• _Exercise goal_:
The string "with" appears in some lines of the entries that follow; copy each such line.

• _Data to use_:
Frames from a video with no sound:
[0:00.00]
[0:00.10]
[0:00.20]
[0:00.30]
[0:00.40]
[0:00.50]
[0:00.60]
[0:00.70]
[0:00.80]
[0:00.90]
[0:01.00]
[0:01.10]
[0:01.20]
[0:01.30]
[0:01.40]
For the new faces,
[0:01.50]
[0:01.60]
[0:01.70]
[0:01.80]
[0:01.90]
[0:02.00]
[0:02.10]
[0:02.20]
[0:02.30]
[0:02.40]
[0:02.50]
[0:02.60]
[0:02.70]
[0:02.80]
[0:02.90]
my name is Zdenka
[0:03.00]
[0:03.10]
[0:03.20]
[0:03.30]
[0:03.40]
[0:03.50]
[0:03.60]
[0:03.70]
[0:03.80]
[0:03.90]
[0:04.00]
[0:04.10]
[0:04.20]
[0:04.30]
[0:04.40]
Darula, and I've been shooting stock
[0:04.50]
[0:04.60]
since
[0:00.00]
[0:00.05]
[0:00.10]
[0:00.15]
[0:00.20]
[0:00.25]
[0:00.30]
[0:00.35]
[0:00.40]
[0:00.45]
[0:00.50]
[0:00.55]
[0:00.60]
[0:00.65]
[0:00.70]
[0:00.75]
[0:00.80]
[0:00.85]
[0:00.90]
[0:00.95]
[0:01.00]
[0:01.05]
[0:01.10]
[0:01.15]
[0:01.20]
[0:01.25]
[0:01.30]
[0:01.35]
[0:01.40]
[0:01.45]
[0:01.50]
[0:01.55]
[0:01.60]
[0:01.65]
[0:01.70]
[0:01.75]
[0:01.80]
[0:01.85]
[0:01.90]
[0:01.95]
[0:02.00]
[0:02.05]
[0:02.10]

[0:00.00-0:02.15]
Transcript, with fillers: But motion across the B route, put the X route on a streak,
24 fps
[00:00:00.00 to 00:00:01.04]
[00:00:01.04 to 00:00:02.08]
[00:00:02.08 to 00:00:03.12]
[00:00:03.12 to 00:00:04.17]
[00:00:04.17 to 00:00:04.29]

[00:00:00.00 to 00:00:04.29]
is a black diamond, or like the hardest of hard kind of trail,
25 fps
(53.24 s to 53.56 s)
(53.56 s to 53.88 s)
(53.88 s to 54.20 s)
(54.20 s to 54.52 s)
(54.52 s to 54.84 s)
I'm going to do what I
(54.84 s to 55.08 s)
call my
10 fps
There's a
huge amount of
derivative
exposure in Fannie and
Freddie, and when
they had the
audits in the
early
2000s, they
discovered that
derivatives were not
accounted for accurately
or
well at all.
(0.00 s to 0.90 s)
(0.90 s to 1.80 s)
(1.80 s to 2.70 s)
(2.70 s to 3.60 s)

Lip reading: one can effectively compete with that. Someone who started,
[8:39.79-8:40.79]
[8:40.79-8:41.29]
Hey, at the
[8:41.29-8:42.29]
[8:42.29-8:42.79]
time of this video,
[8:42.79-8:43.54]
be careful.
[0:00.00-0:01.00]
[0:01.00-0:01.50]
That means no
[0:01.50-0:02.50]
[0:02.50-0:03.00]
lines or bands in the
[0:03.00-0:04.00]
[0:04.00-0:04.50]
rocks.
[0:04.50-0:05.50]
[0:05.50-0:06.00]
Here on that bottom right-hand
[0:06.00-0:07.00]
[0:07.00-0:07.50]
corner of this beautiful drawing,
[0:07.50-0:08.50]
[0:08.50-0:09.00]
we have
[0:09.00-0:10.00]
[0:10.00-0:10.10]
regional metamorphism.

• _Completed exercise_:
Frames from a video with no sound:
Transcript, with fillers: But motion across the B route, put the X route on a streak,
Lip reading: one can effectively compete with that. Someone who started,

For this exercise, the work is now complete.